_Work task_.
As the output, give exactly the lines that run from the one with "[2.00-3.00s]" through the end of the records below, and omit pictures.

_Recorded information_.
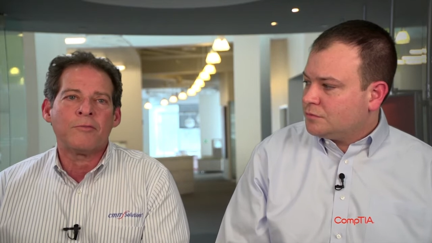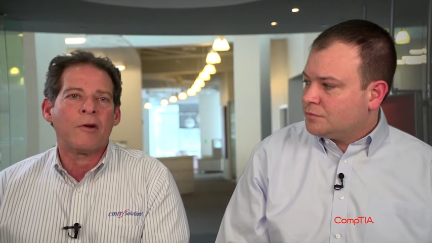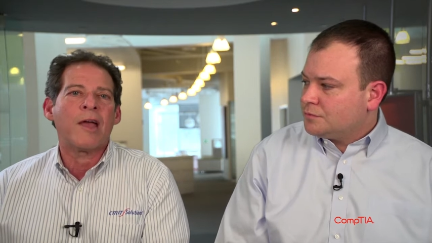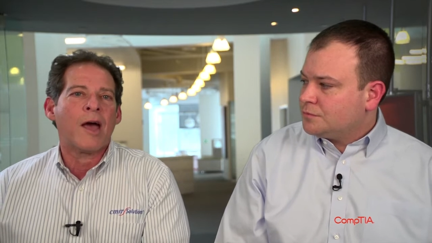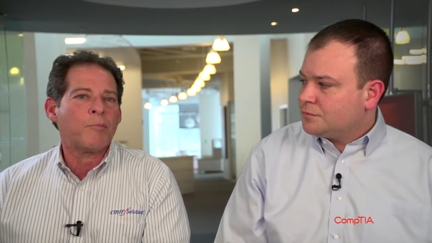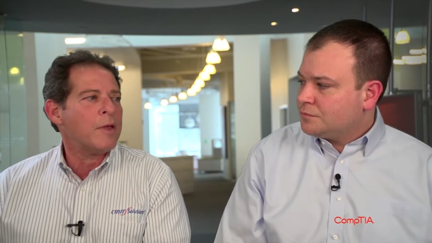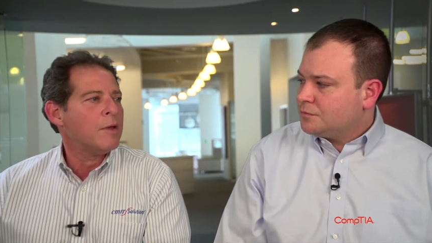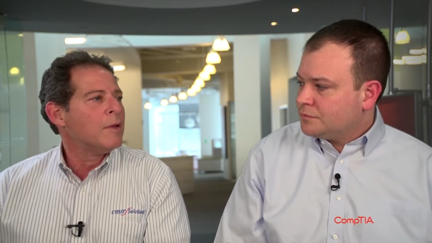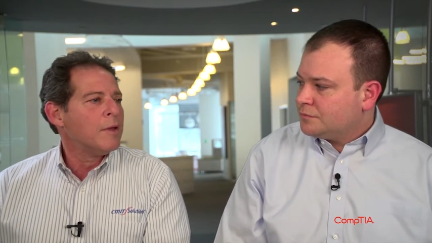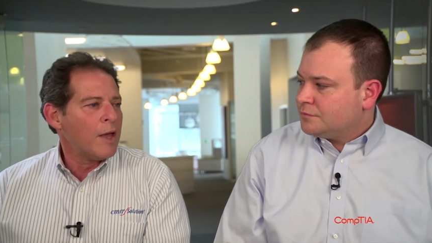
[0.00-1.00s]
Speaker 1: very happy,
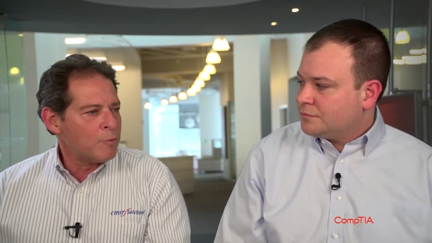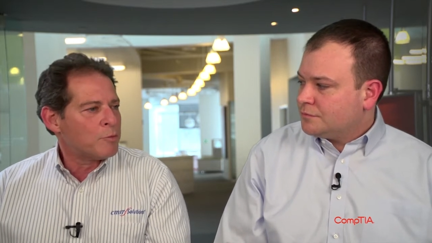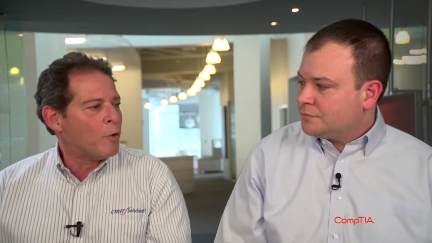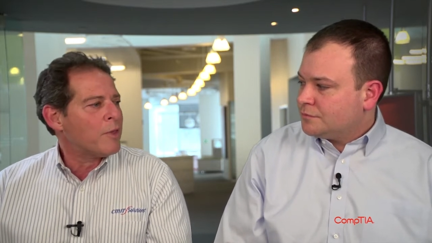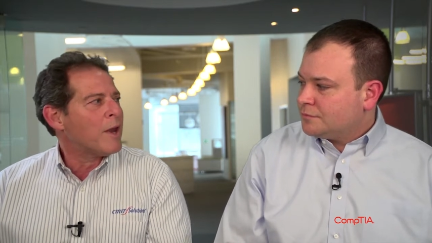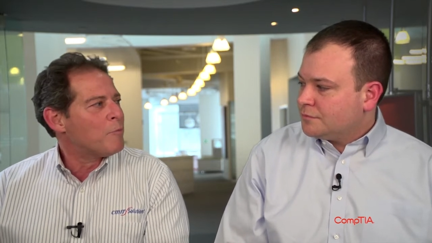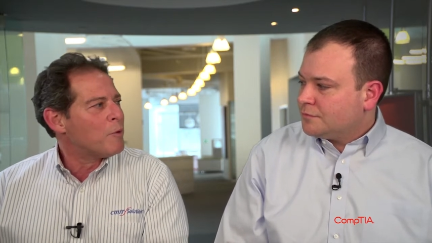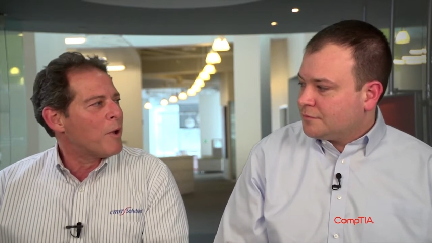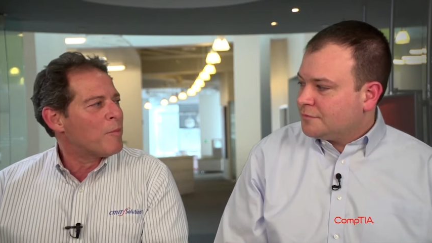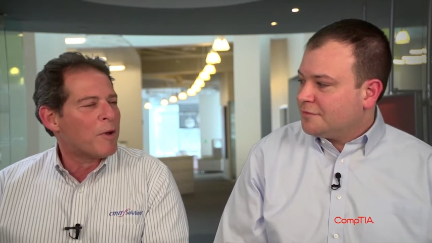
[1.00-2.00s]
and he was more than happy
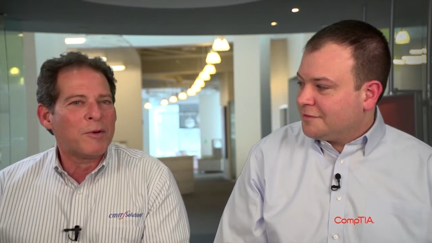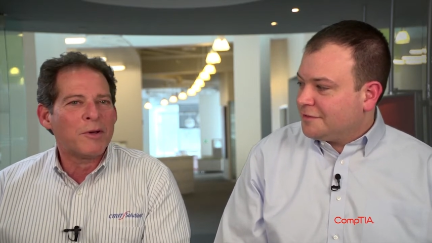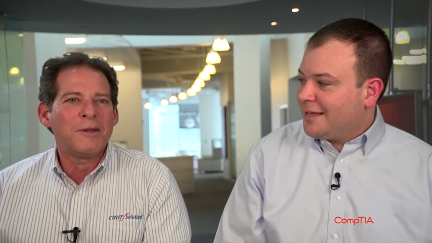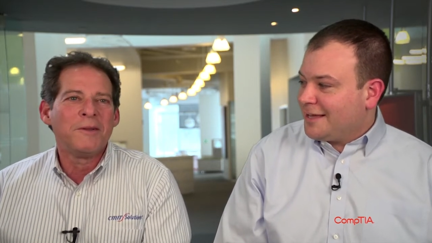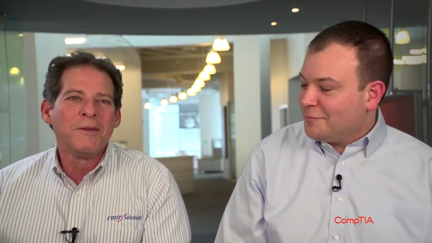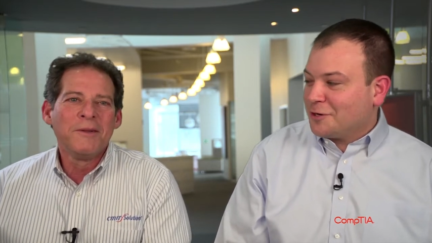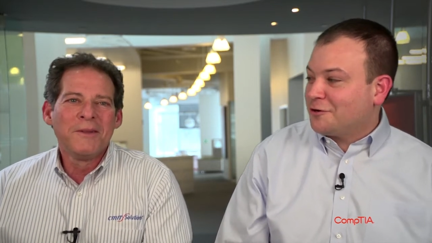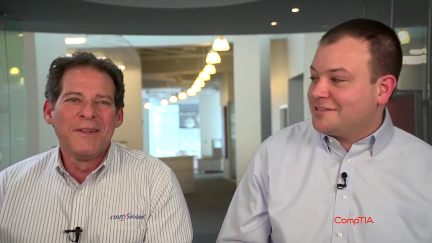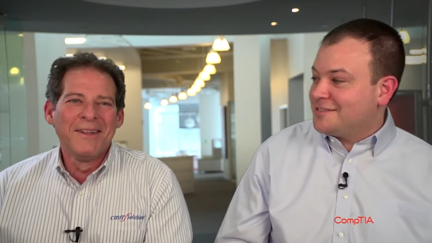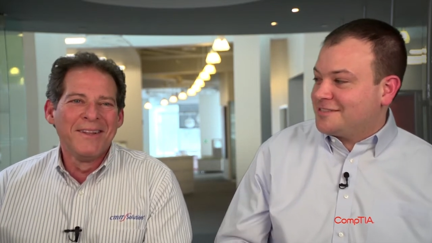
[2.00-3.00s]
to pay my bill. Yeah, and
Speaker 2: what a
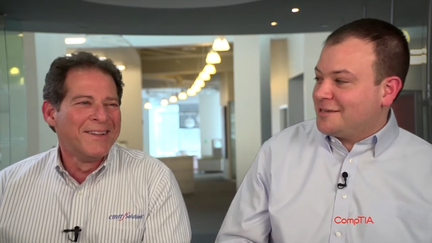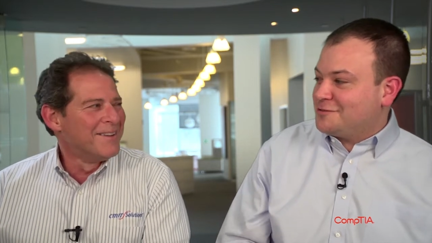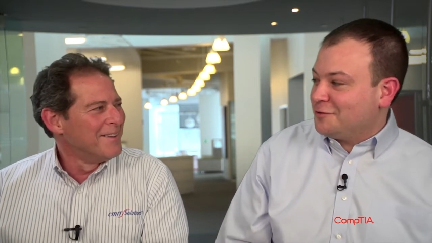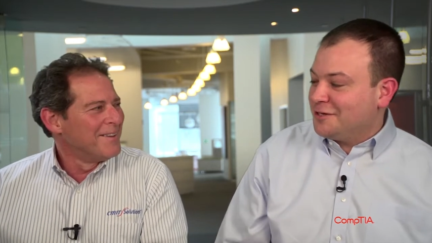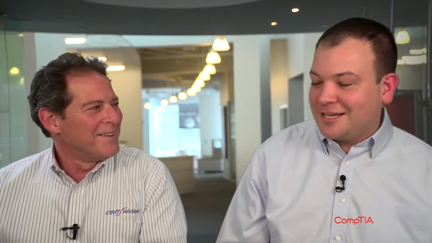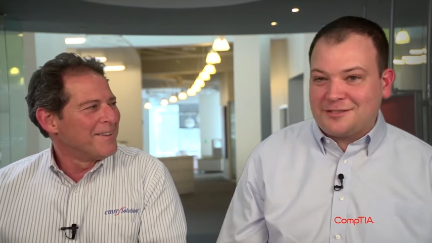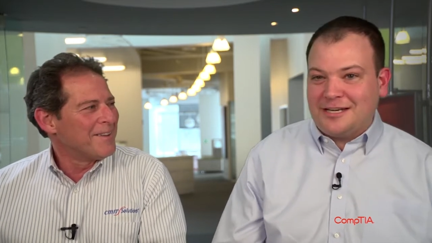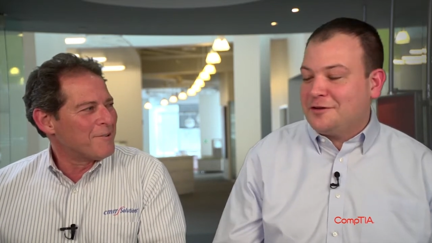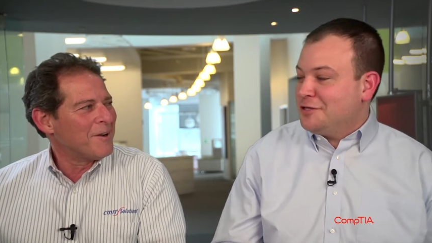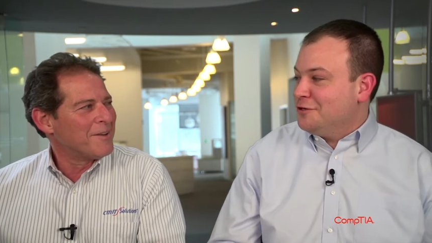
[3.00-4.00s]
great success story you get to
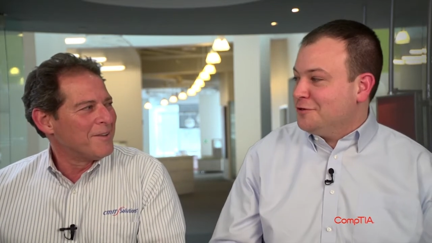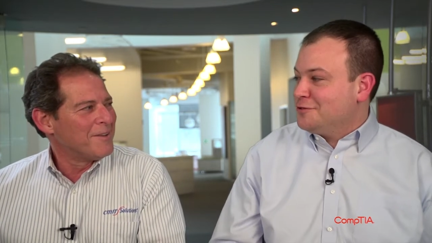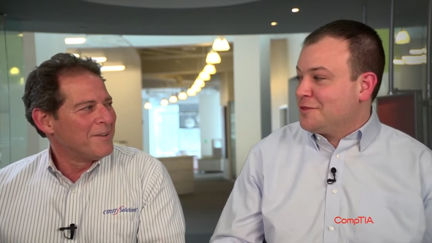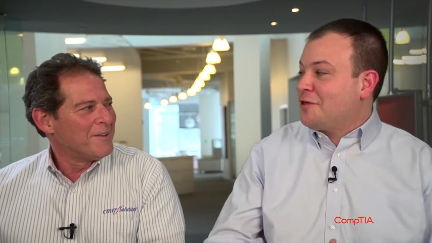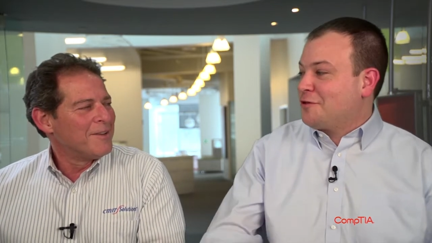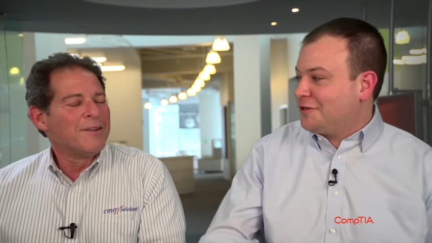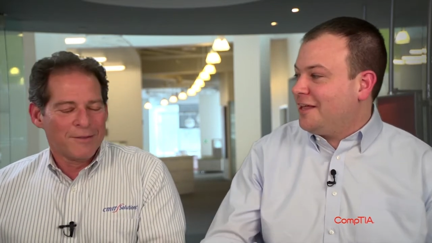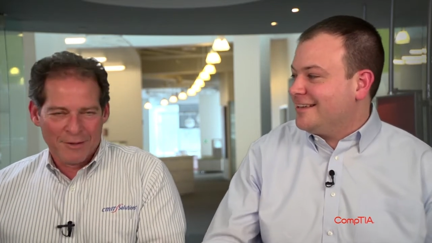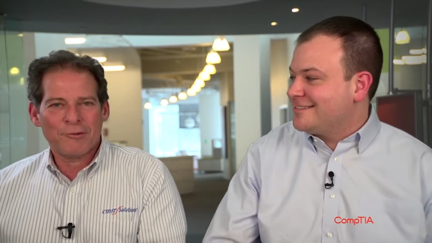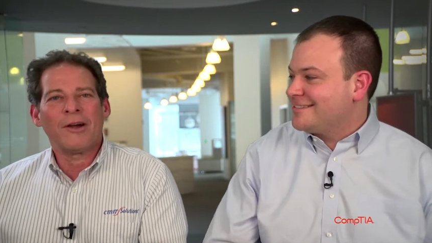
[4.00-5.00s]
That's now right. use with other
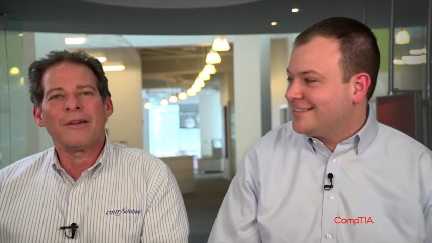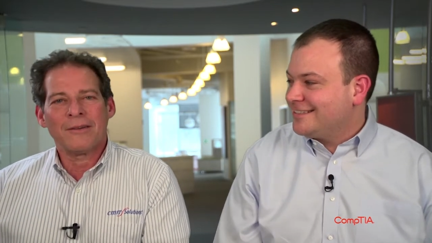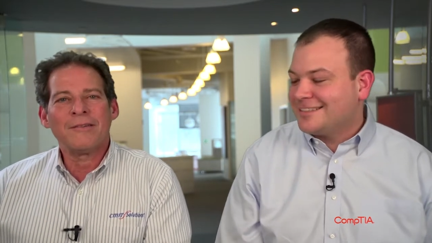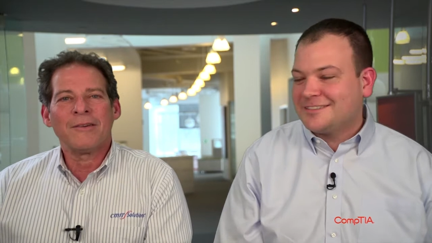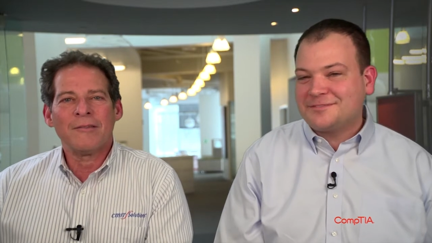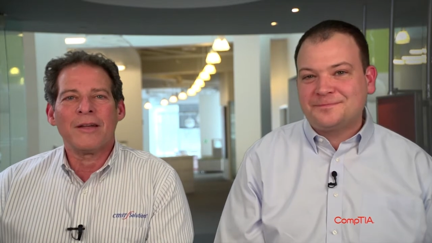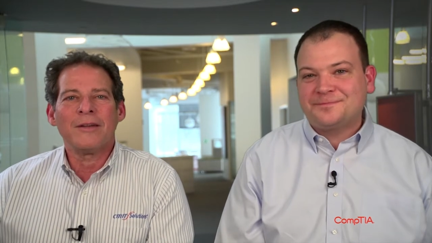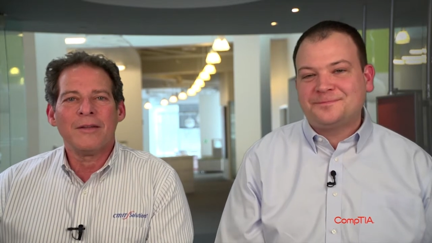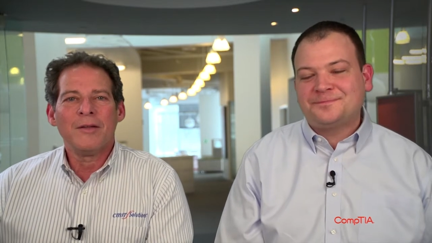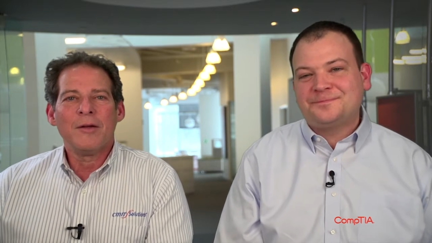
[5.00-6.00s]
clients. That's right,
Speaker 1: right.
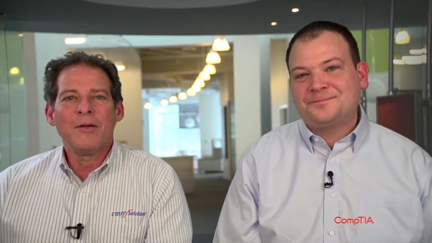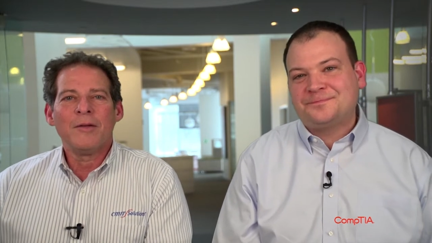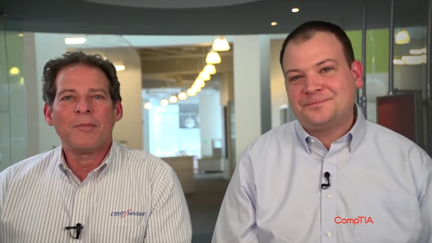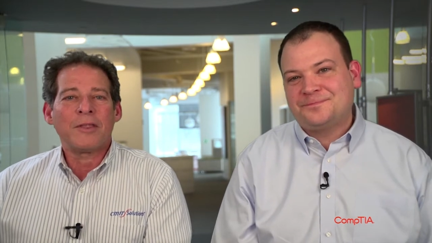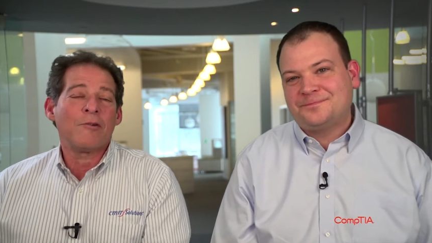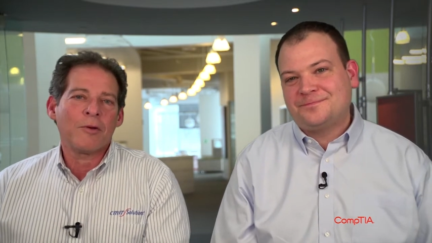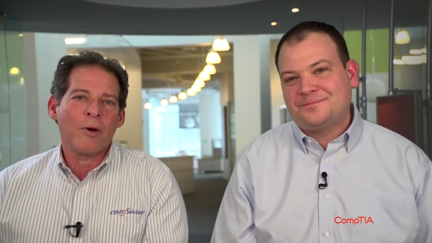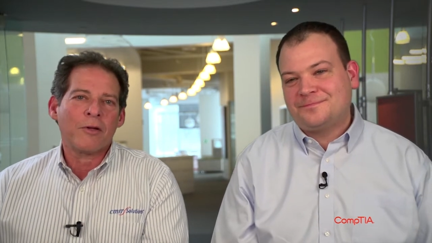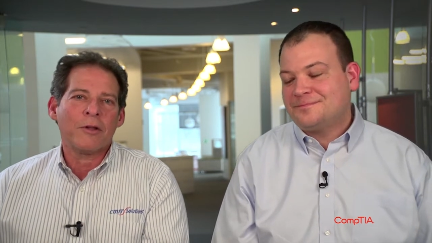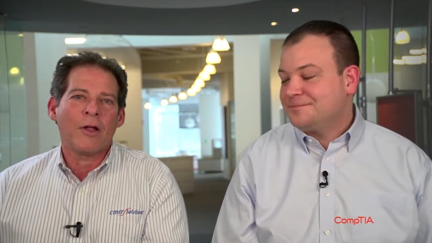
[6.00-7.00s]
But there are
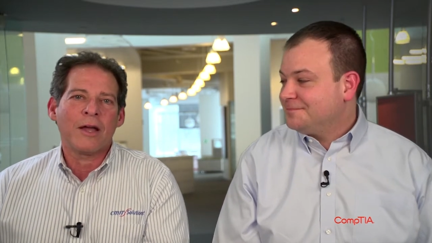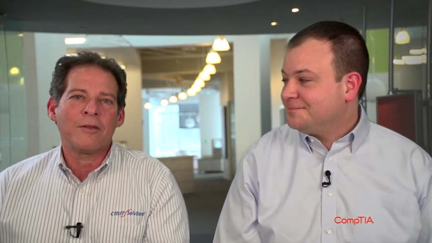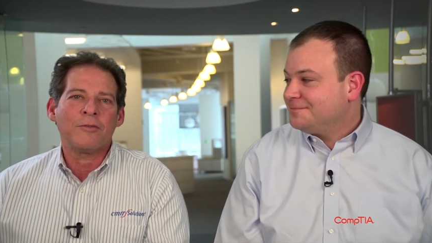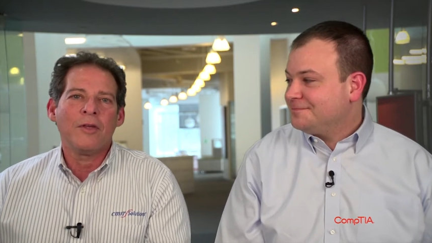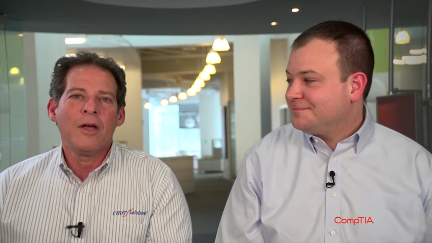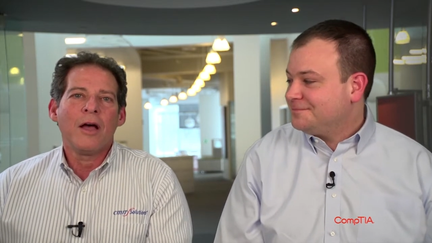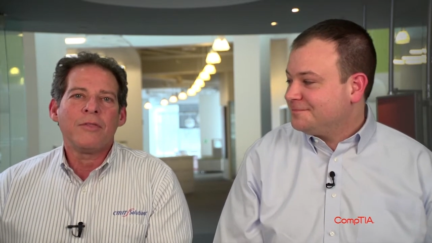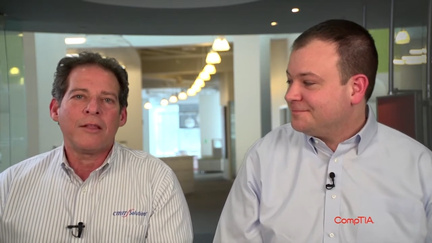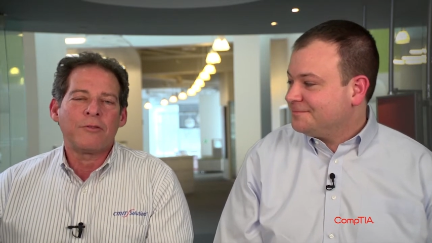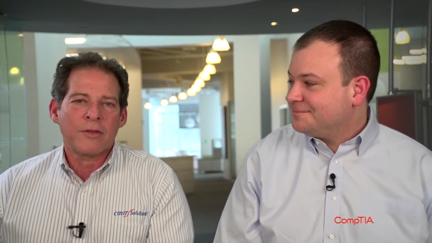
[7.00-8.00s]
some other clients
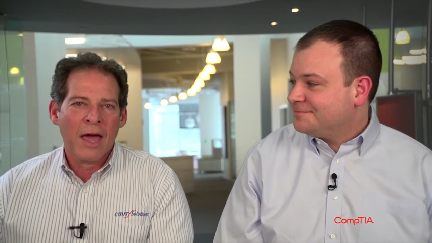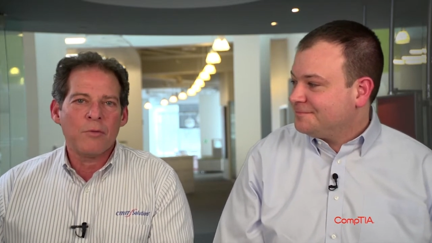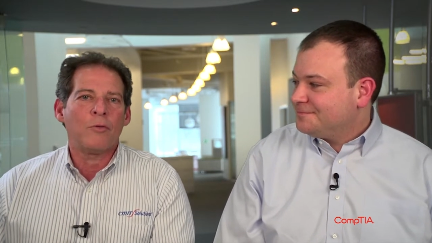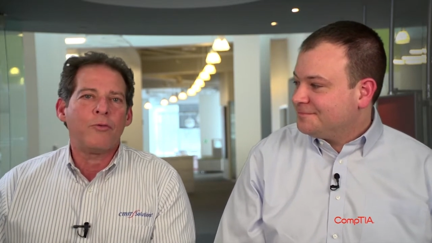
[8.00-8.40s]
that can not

_Task output_.
[2.00-3.00s]
to pay my bill. Yeah, and
Speaker 2: what a
[3.00-4.00s]
great success story you get to
[4.00-5.00s]
That's now right. use with other
[5.00-6.00s]
clients. That's right,
Speaker 1: right.
[6.00-7.00s]
But there are
[7.00-8.00s]
some other clients
[8.00-8.40s]
that can not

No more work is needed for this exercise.